Adverse events, serious adverse events (AE), and treatment discontinuations due to adverse events were similar between the remibrutinib and placebo groups during the initial 24-week period.

No serious AEs reported were linked to the trial drug.

Beyond CSU, remibrutinib is under investigation for several other immune-mediated conditions, having already met its primary endpoint in a Phase II study for hidradenitis suppurativa.

It is also being explored as a potential treatment for food allergy, chronic inducible urticaria, and multiple sclerosis.

With these promising results, Novartis plans to seek global health authority approvals for remibrutinib in CSU starting in the second half of this year.

Novartis immunology, development global head Angelika Jahreis said: “Urticaria is a disease that significantly impacts patients’ quality of life and there is an urgent need for new treatment options.

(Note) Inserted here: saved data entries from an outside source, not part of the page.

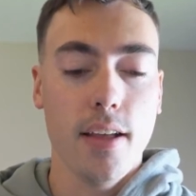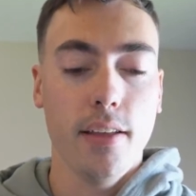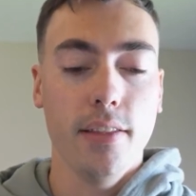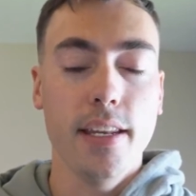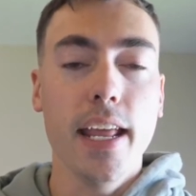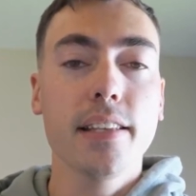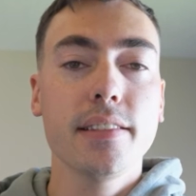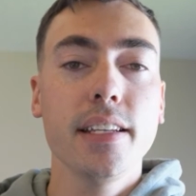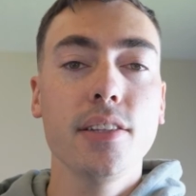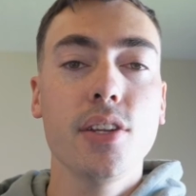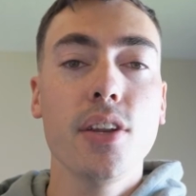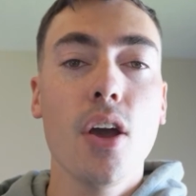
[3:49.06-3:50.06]
The next
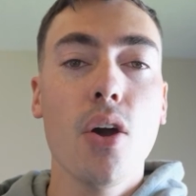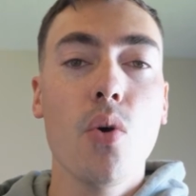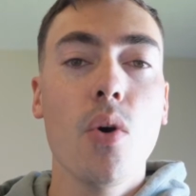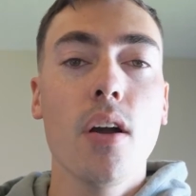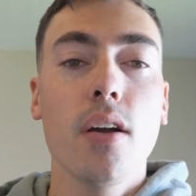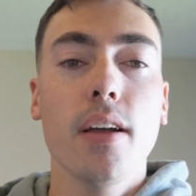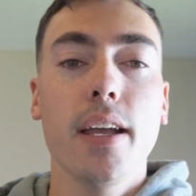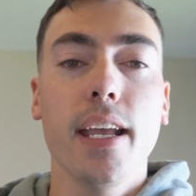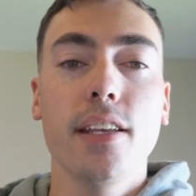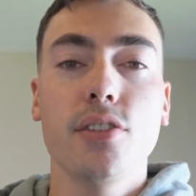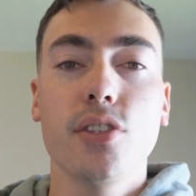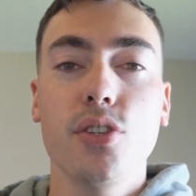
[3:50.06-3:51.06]
thing to know
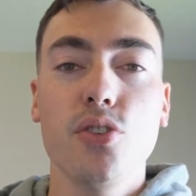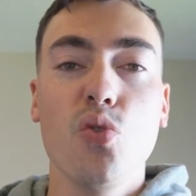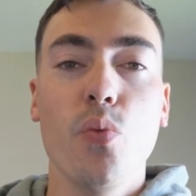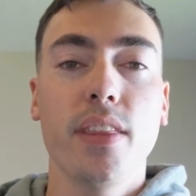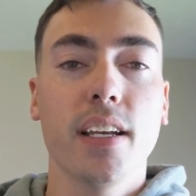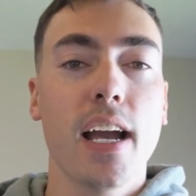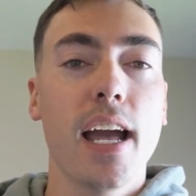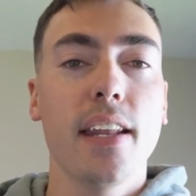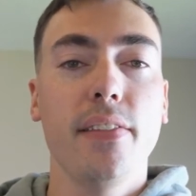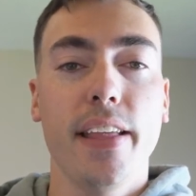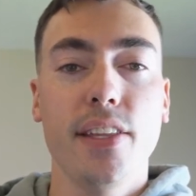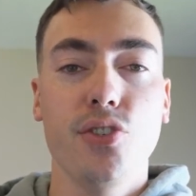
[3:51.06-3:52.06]
is to do with the kind
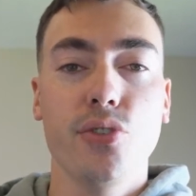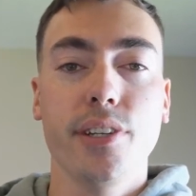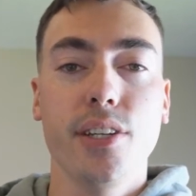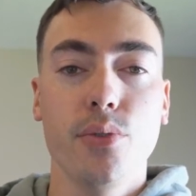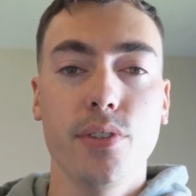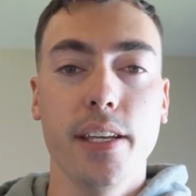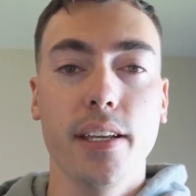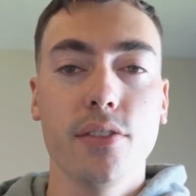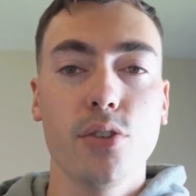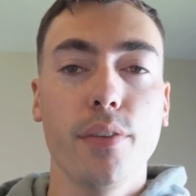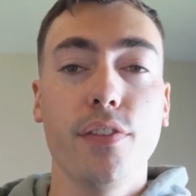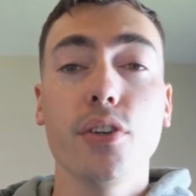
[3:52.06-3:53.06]
of lens you're using.
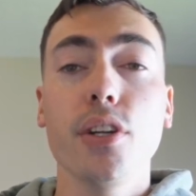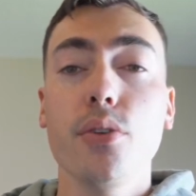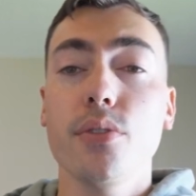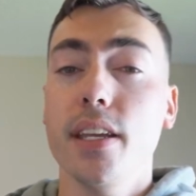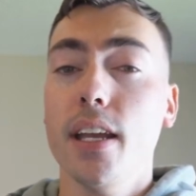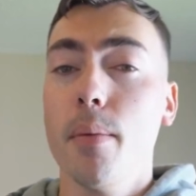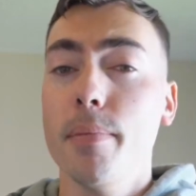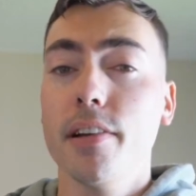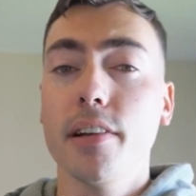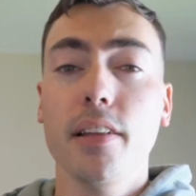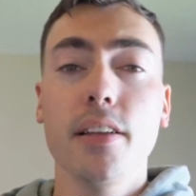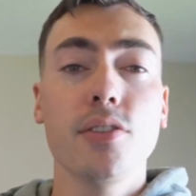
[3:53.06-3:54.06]
So if you're using a
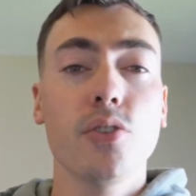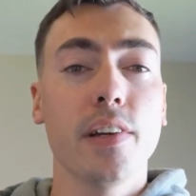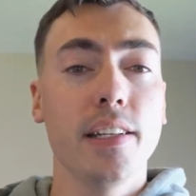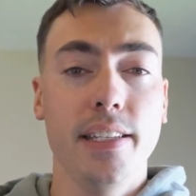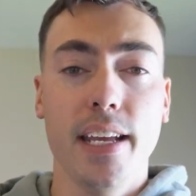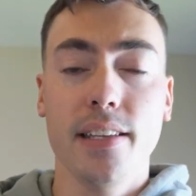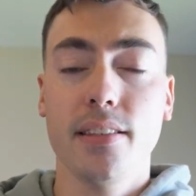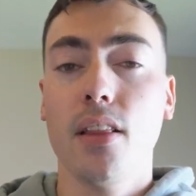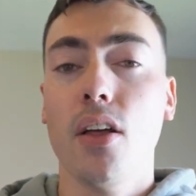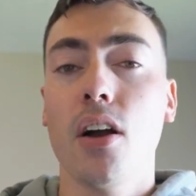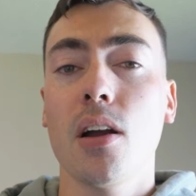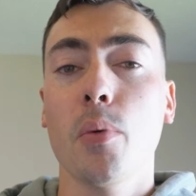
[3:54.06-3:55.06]
mirrorless or a
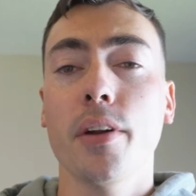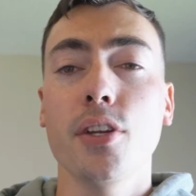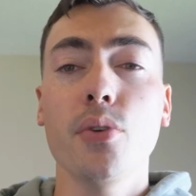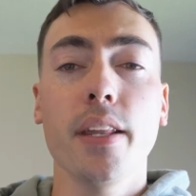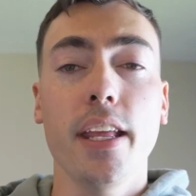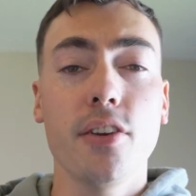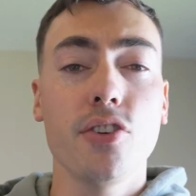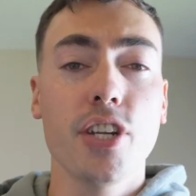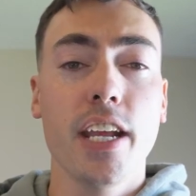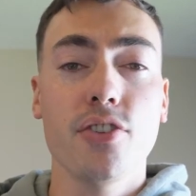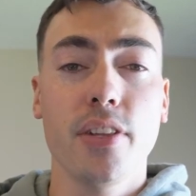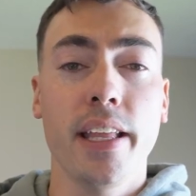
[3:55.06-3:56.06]
DSLR where you can
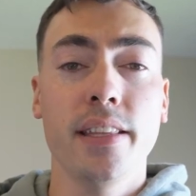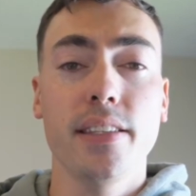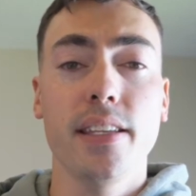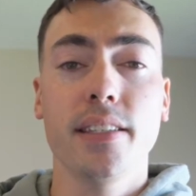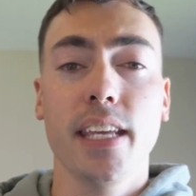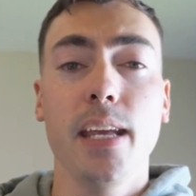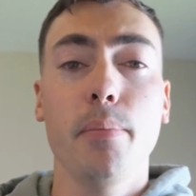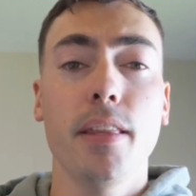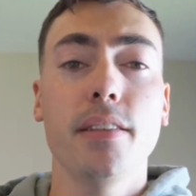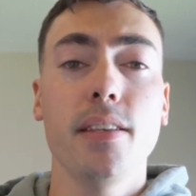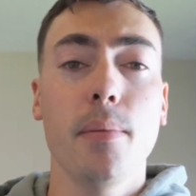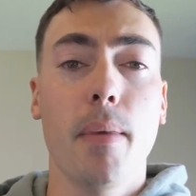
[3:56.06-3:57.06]
interchange lenses, keep
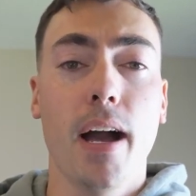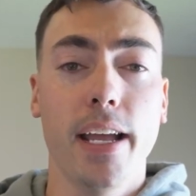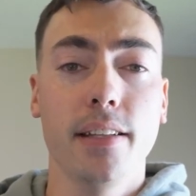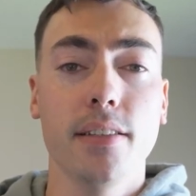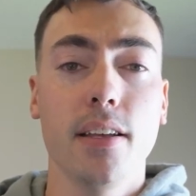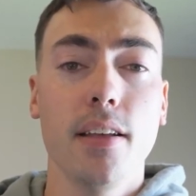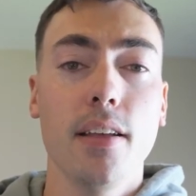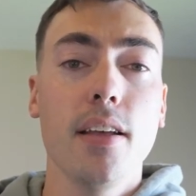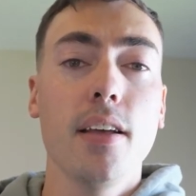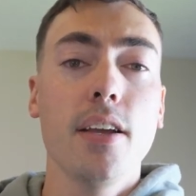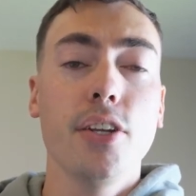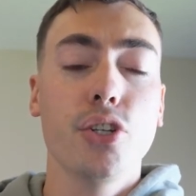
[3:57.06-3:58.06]
this in mind.
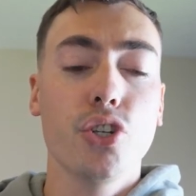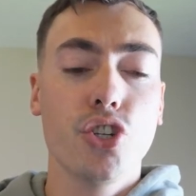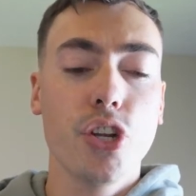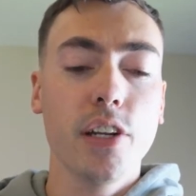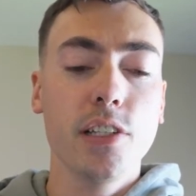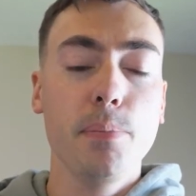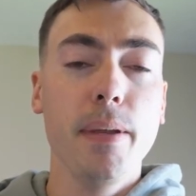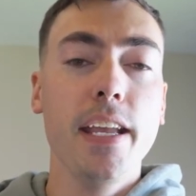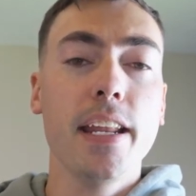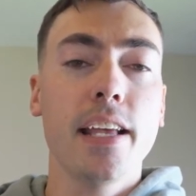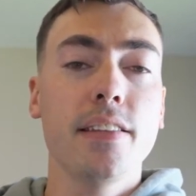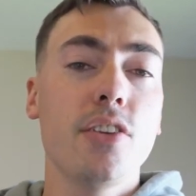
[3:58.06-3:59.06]
Your shutter
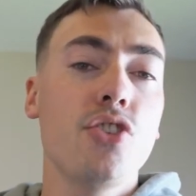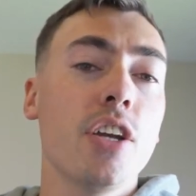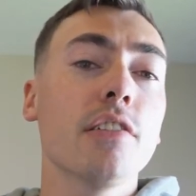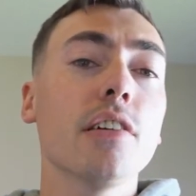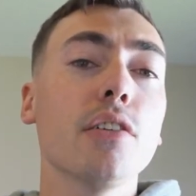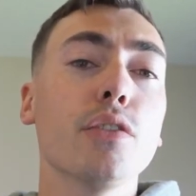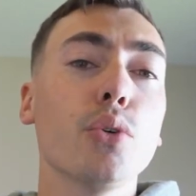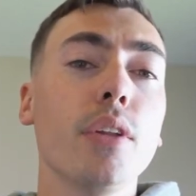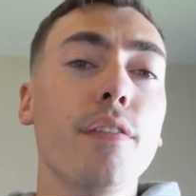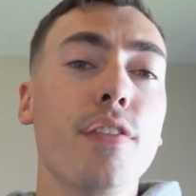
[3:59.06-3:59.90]
speed, as a general rule of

“The 52-week REMIX-1 and REMIX-2 Phase III data are significant as many patients who had moderate to severe urticaria at study start were completely free of itch and hives after 52 weeks of treatment and remibrutinib, a highly selective oral BTK inhibitor, continued to be well tolerated. These exciting long-term data will be submitted to global health authorities later this year.”

The latest development comes after Novartis unveiled interim results from the Phase III ALIGN clinical trial where atrasentan showed to reduce proteinuria in Immunoglobulin A nephropathy (IgAN) patients.